··· Records provided ···

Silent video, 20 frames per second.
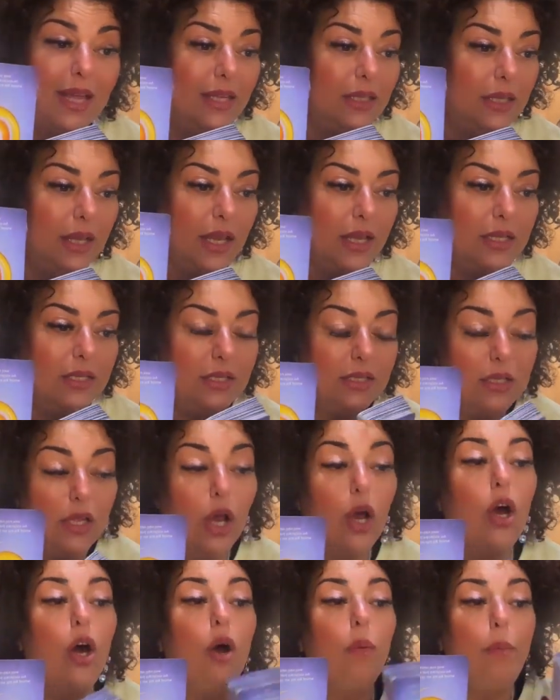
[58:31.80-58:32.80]
that it's
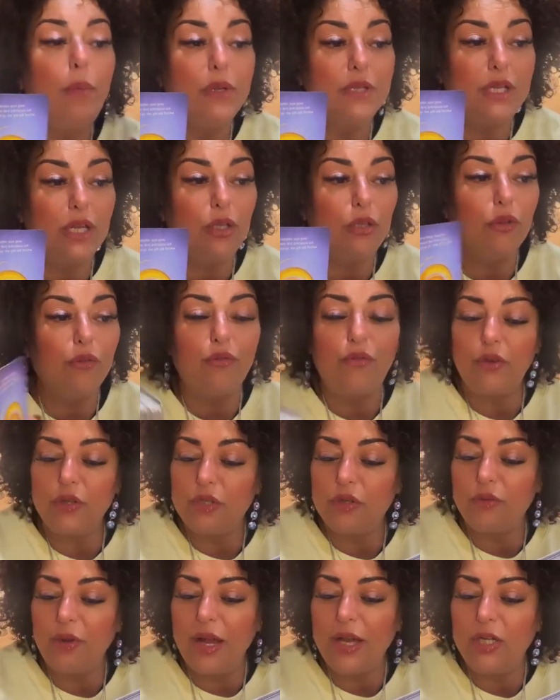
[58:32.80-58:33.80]
the opposite of
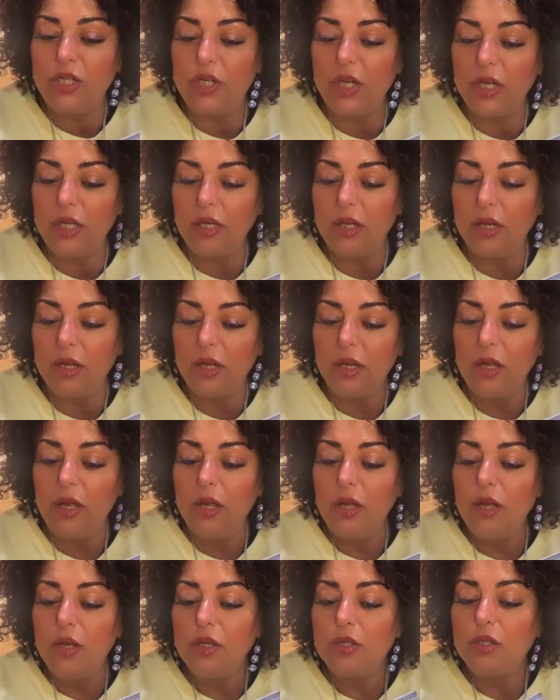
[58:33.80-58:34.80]
frustration.
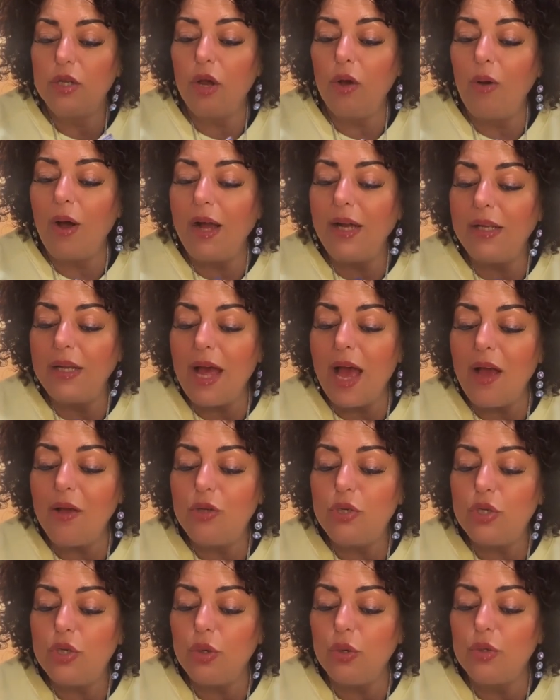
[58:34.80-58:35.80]
So I
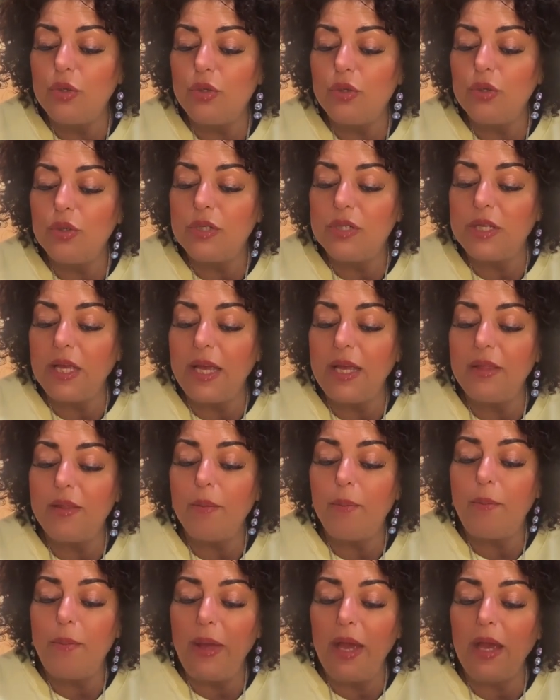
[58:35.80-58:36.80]
now choose to see
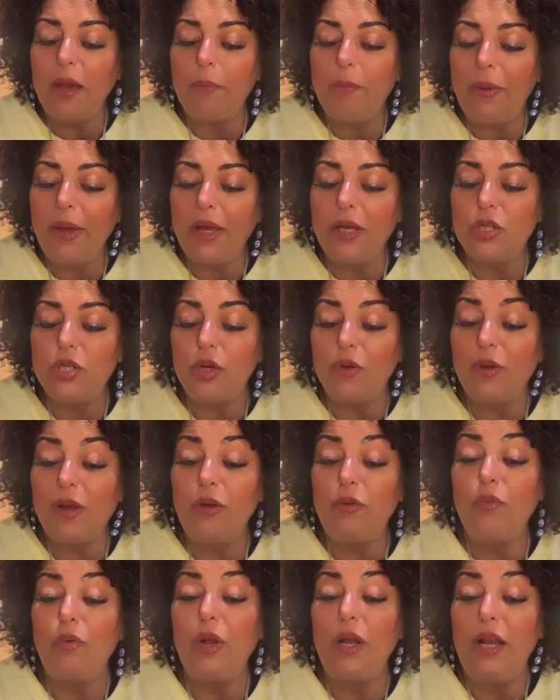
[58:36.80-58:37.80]
the big picture
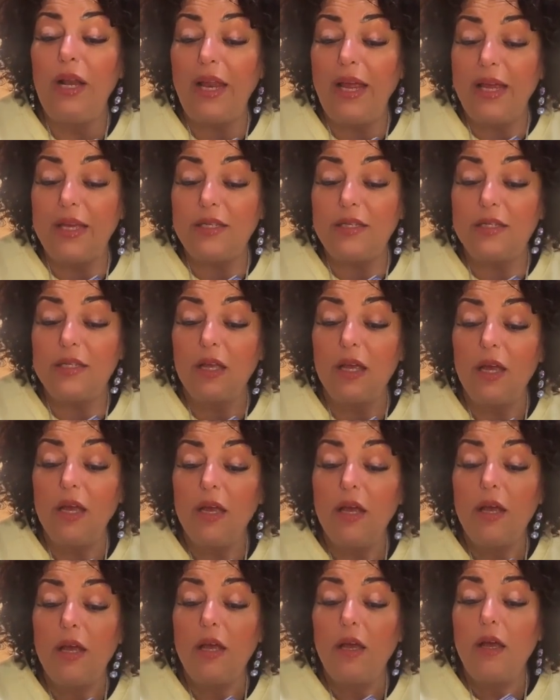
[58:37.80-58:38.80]
and release
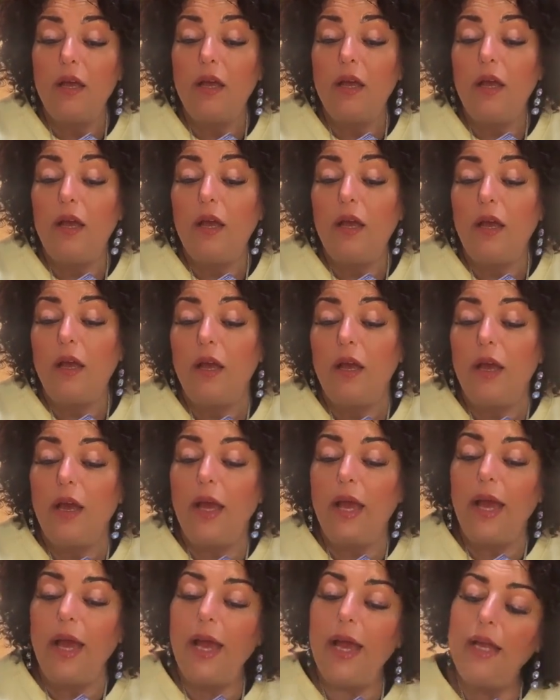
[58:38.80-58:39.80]

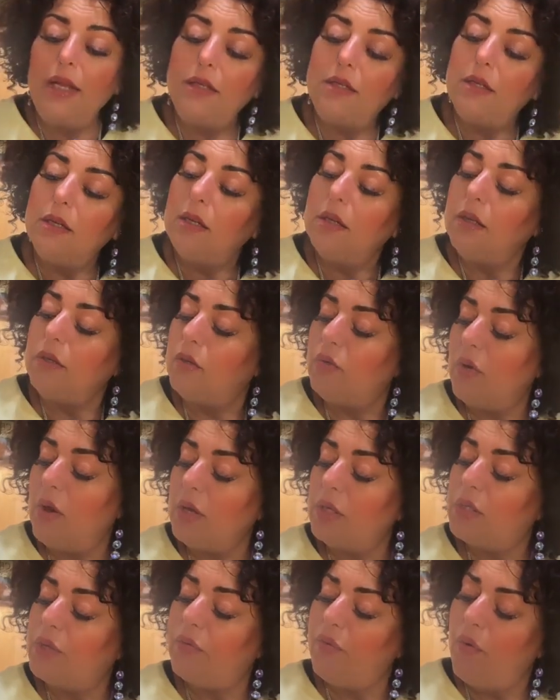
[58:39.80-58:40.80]
and
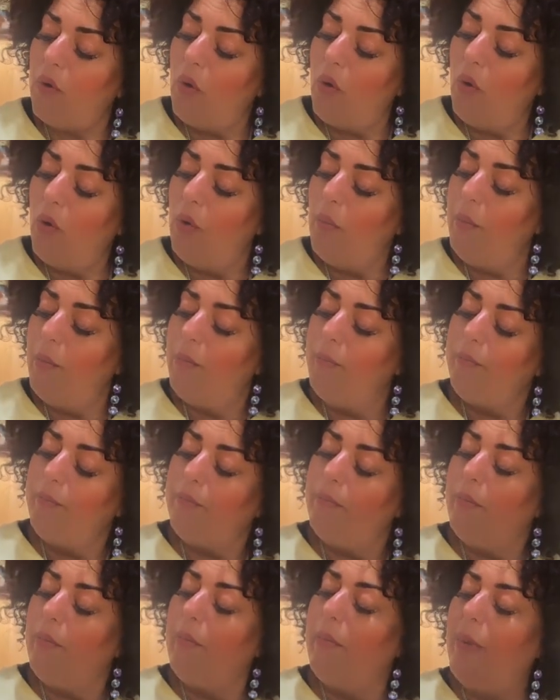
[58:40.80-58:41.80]
transform
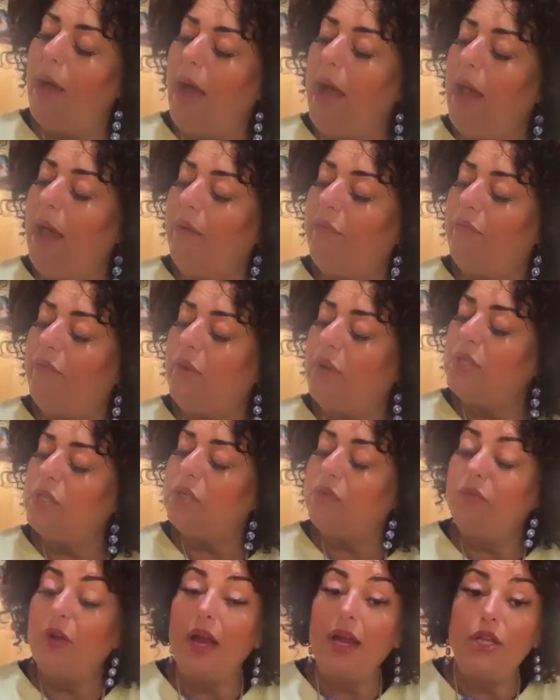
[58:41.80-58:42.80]
my
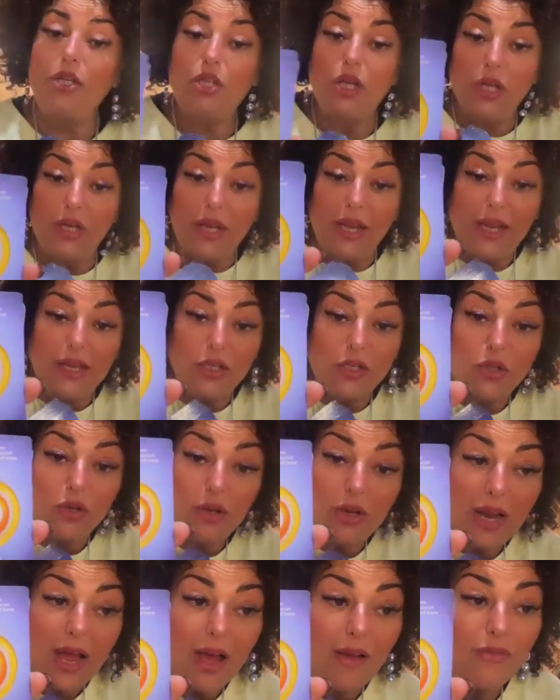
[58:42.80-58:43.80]
frustration
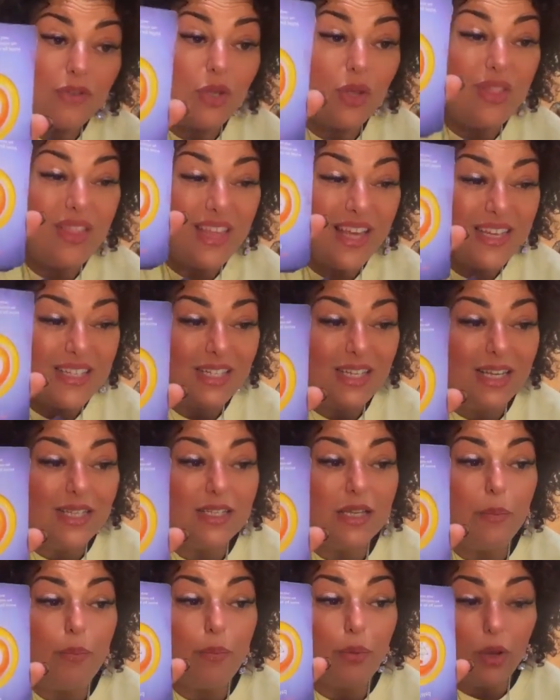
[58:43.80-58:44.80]
into love. So this
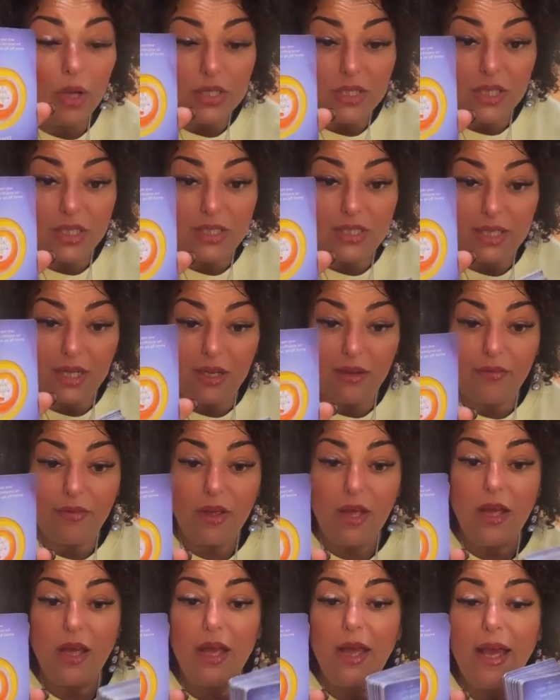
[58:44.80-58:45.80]
is a
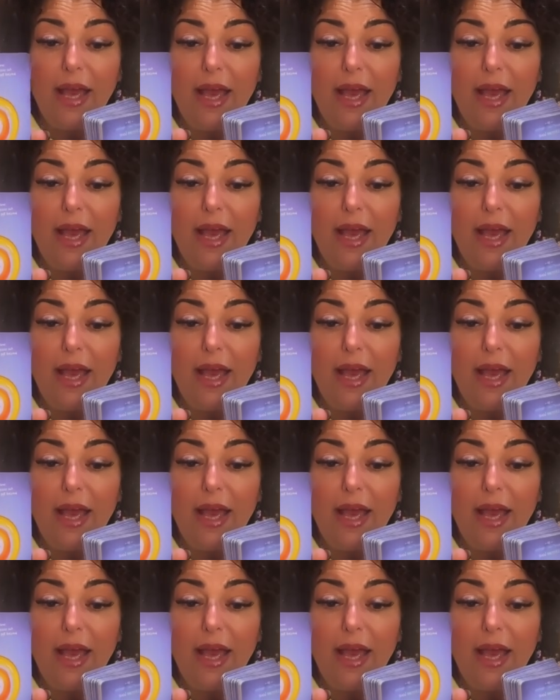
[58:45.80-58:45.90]
positive,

···

- **Exercise goal**
Reproduce the data above verbatim, minus any images.

- **Finished exercise**
Silent video, 20 frames per second.
[58:31.80-58:32.80]
that it's
[58:32.80-58:33.80]
the opposite of
[58:33.80-58:34.80]
frustration.
[58:34.80-58:35.80]
So I
[58:35.80-58:36.80]
now choose to see
[58:36.80-58:37.80]
the big picture
[58:37.80-58:38.80]
and release
[58:38.80-58:39.80]

[58:39.80-58:40.80]
and
[58:40.80-58:41.80]
transform
[58:41.80-58:42.80]
my
[58:42.80-58:43.80]
frustration
[58:43.80-58:44.80]
into love. So this
[58:44.80-58:45.80]
is a
[58:45.80-58:45.90]
positive,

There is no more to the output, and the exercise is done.